Procédure civile – Procédure orale – Demande – Demande incidente – Formulation par un écrit déposé au greffe – Moment – Portée
Ch. mixte, 13 mars 2009, Bull. 2009, Ch. mixte, n° 1, pourvoi n° 07-17.670,
rapport de M. Pronier et avis de M. Maynial

Lorsque dans une procédure orale une demande incidente a été formulée par un écrit déposé au greffe antérieurement au désistement d’appel, l’égalité des armes et l’exigence d’un procès équitable imposent qu’il soit statué sur la demande incidente soutenue à l’audience.

Voir également le commentaire p. 421.

Jugements et arrêts – Nullité – Mentions – Omissions ou inexactitudes – Condition
Ch. mixte, 11 décembre 2009, pourvoi n° 08-13.643, en cours de publication,
rapport de M. Garban et avis de M. Gariazzo

Aux termes de l’article 459 du code de procédure civile, l’inexactitude d’une mention destinée à établir la régularité du jugement ne peut entraîner la nullité de celui-ci s’il est établi par les pièces de la procédure, par le registre d’audience ou par tout autre moyen que les prescriptions légales ont été, en fait, observées. Par suite, bien que seul le nom du président ait été mentionné dans un arrêt, le grief tiré de cette irrégularité n’est pas fondé dès lors qu’il résulte du procès verbal de l’audience que la Cour d’appel était composée d’un président et de deux conseillers.

Voir également le commentaire p. 424.

Jugements et arrêts – Mentions obligatoires – Nom du greffier – Indication – Omission – Effet
Même arrêt

L’article 458 du code de procédure civile ne sanctionne pas par la nullité le défaut de mention du nom du secrétaire ayant assisté à l’audience. N’est donc pas fondé le grief tendant à l’annulation de l’arrêt en raison de l’absence d’indication du nom du greffier ayant assisté à l’audience.

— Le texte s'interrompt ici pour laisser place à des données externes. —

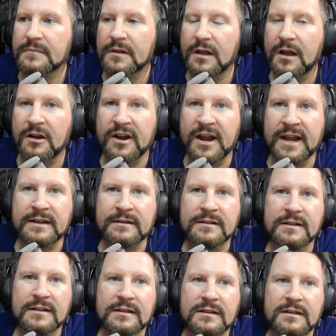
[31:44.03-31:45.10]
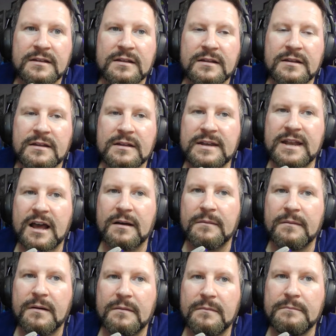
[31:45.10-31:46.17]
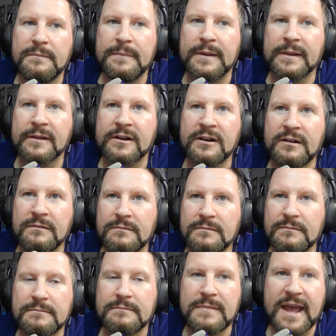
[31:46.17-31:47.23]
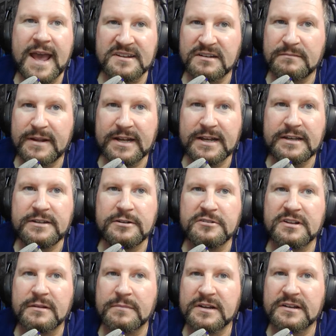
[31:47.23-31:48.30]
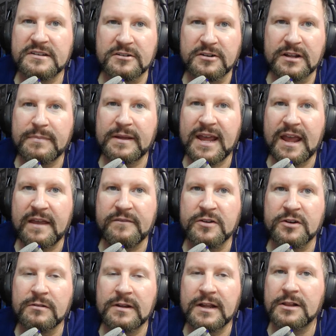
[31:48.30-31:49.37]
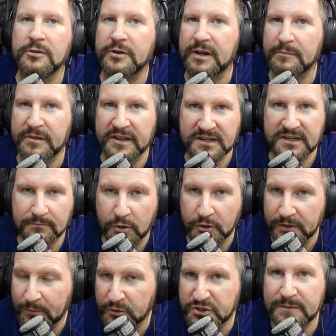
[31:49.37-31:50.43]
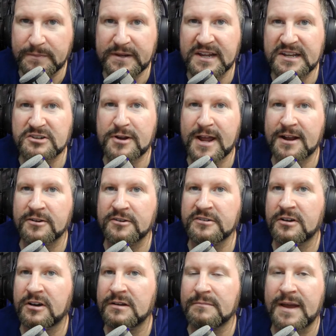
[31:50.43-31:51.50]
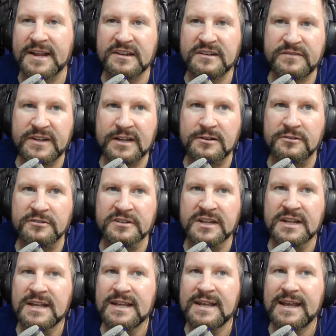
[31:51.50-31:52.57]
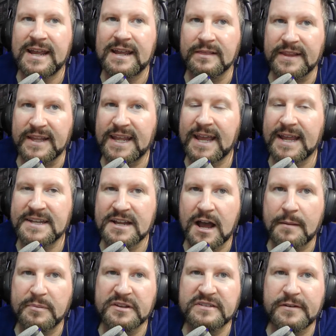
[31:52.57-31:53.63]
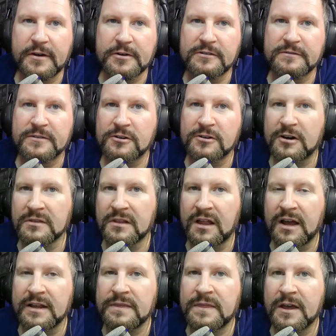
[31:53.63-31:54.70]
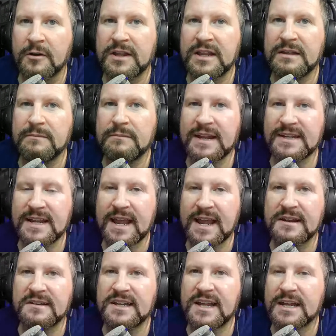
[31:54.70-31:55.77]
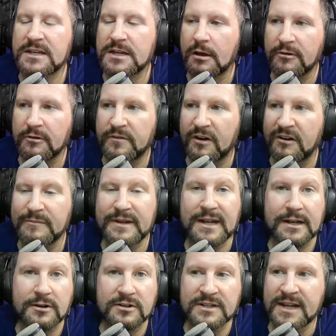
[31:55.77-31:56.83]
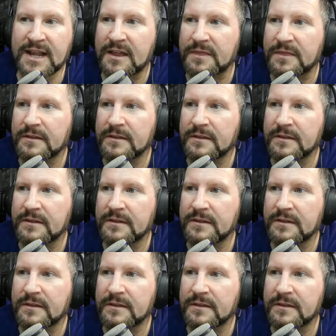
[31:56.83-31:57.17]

All right. Now, Miller has admitted to some concerning behavior, including placing multiple GPS trackers on Micah's vehicles and leaking a topless photo of her online, though he maintains he had no involvement in her death.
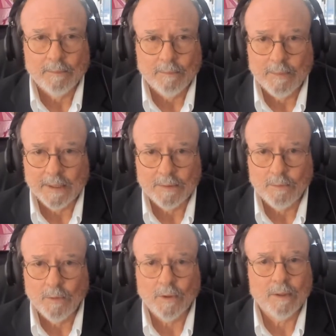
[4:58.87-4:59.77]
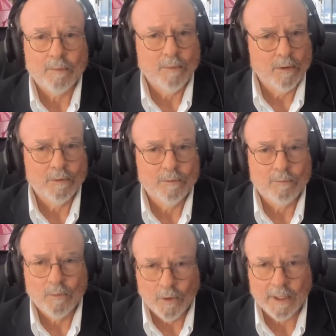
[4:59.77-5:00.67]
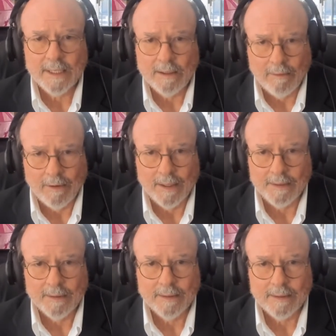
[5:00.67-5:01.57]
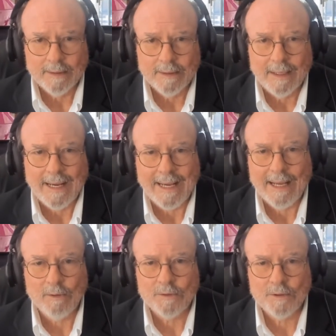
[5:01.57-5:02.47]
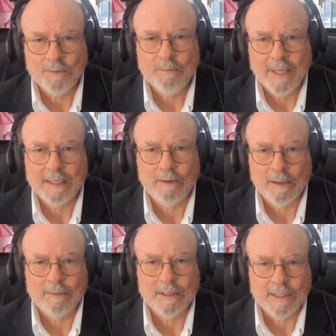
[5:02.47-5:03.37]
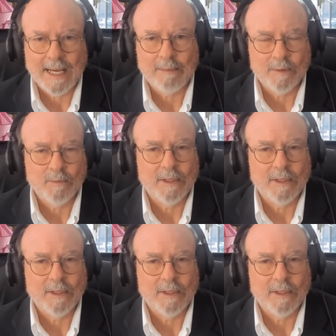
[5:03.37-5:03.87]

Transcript: But we're working on how to make all of this happen with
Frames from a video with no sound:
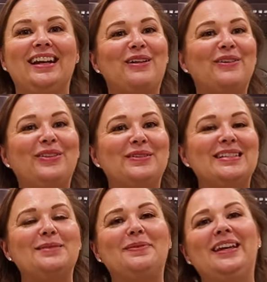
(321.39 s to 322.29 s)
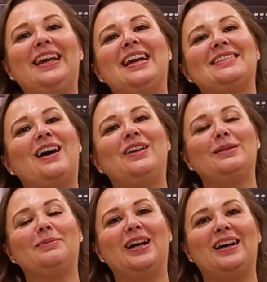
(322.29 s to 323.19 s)
Follow the recipe. It's on
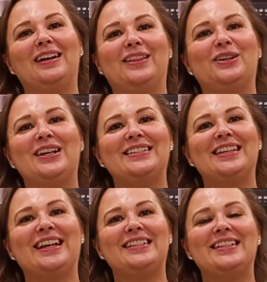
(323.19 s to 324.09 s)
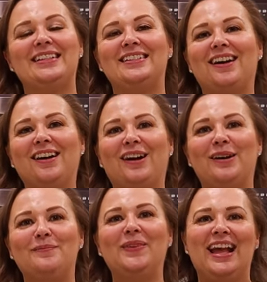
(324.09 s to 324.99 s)
the blog,
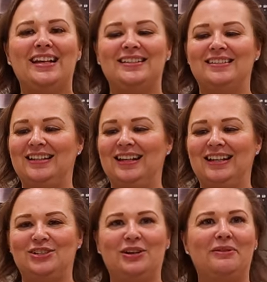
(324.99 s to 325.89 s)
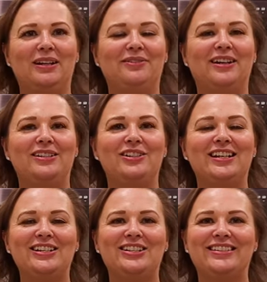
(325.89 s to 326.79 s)
thecrosslegacy.com, and enjoy one of our
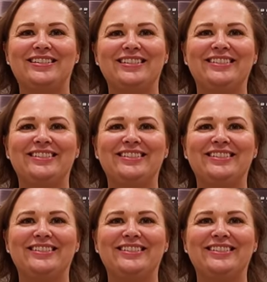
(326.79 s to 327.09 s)
traditions.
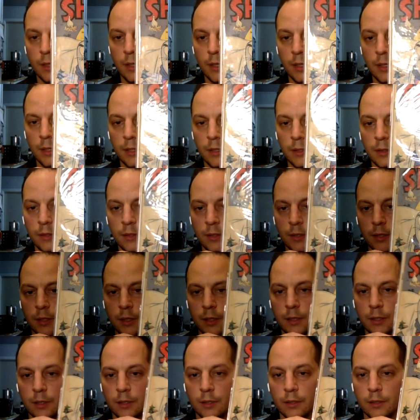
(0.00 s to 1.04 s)
And
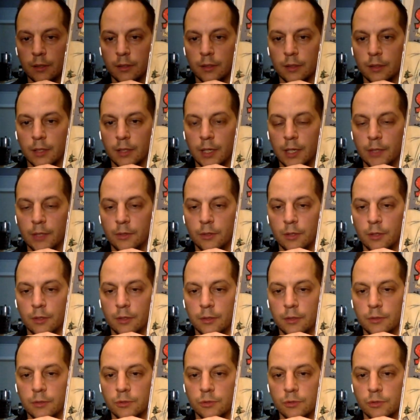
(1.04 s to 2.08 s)
uh, I
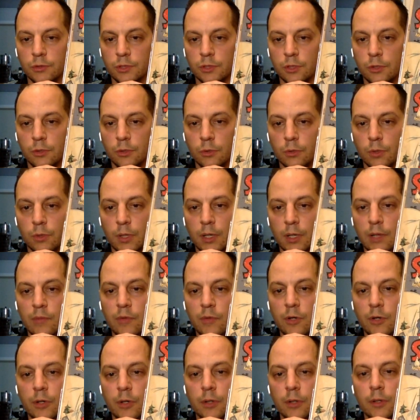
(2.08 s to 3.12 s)
thought this was a cool
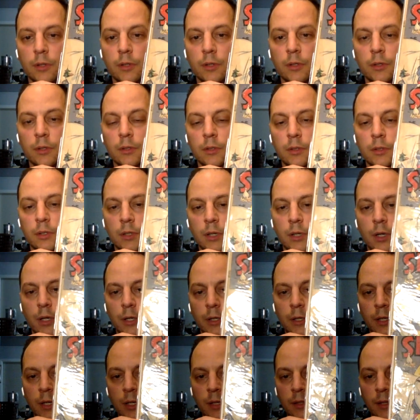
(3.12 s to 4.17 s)
cover.
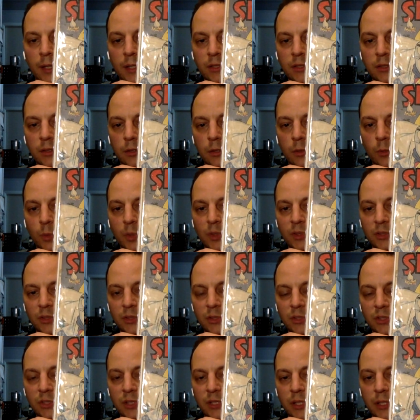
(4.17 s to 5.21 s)
Uh, you got a nice little
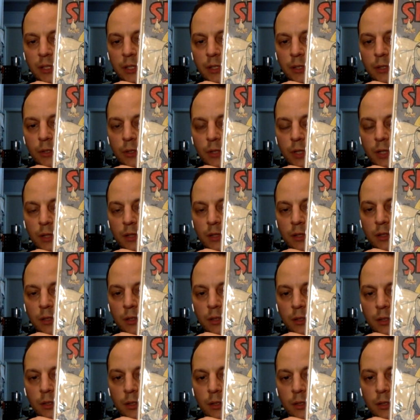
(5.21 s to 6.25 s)
winter scene. You get
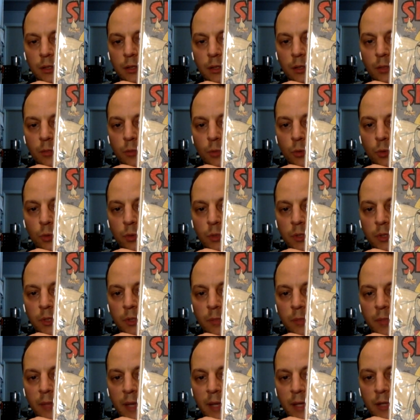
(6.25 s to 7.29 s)
the moon in
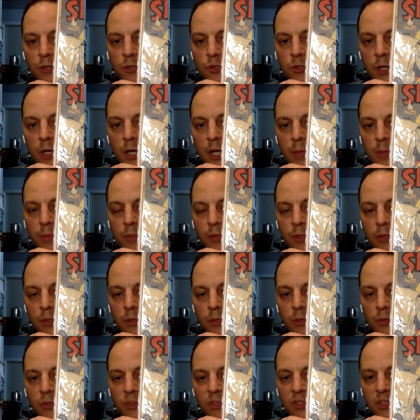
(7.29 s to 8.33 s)
the backdrop.
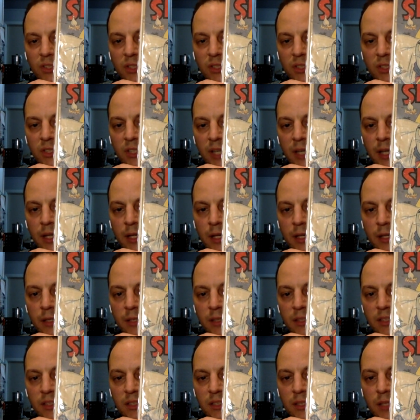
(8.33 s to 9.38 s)
You see Santa in
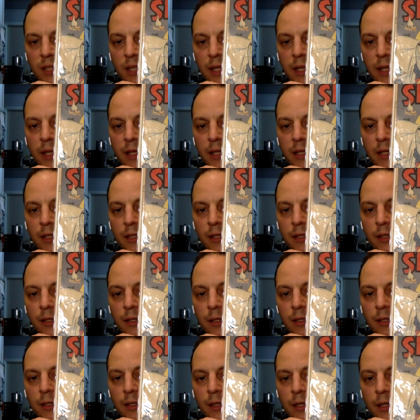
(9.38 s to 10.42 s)
his sleigh.
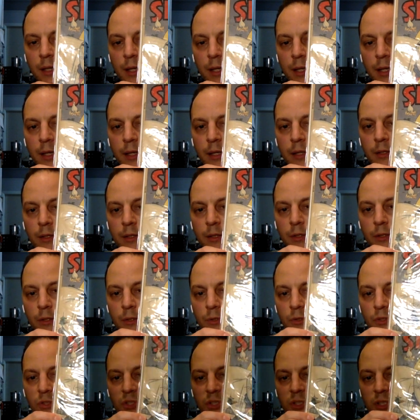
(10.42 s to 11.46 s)
And
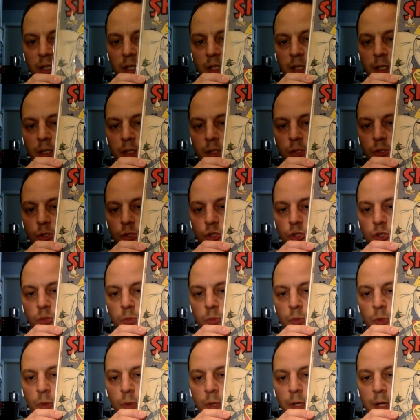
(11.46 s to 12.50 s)
you see
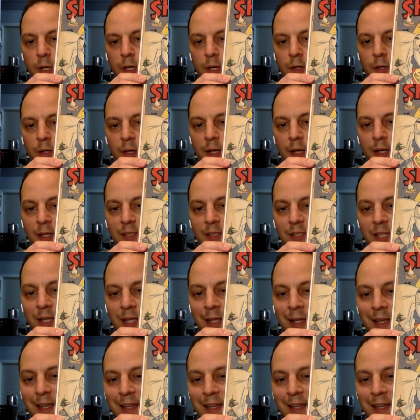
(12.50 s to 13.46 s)
Shmoo here as,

Voir également le commentaire p. 424.

Chambre de l’instruction – Appel d’une décision du juge des libertés et de la détention ordonnant une mesure d’inscription provisoire d’hypothèque – Contrôle – Etendue – Détermination
Ch. mixte, 11 décembre 2009, pourvois n° 08-86.304 et 09-13.944, en cours de publication,
rapport de M. Rouzet et avis de M. Boccon-Gibod

Une chambre de l’instruction, saisie d’une demande de mainlevée d’une inscription provisoire d’hypothèque ordonnée par un juge des libertés et de la détention, et qui relève que cette inscription n’était pas excessive au regard des amendes encourues, retient à bon droit que la réserve d’interprétation formulée par le Conseil constitutionnel dans sa décision du 2 mars 2004, confiant à l’autorité judiciaire le soin d’apprécier l’existence d’éléments de gravité justifiant le recours à une procédure exceptionnelle, ne s’applique qu’à l’infraction de vol en bande organisée et non à l’ensemble des infractions visées par l’article 706-73 du code de procédure pénale.

Voir également le commentaire p. 442.

Cassation – Contrariété de décisions – Contrariété entre une décision pénale et une décision civile – Décision pénale conforme à la doctrine de la Cour de cassation – Annulation de la décision civile
Même arrêt

Dès lors qu’il résulte du rapprochement des dispositifs que deux décisions, l’une émanant du juge pénal, l’autre du juge civil, sont inconciliables dans leur exécution et aboutissent à un déni de justice, et que celle rendue par la chambre de l’instruction, juridiction compétente à défaut de disposition particulière dérogatoire pour connaître de l’appel d’une décision du juge des libertés et de la détention, est conforme à la doctrine de la Cour de cassation, il convient d’annuler celle rendue par la chambre civile.

Voir également le commentaire p. 442.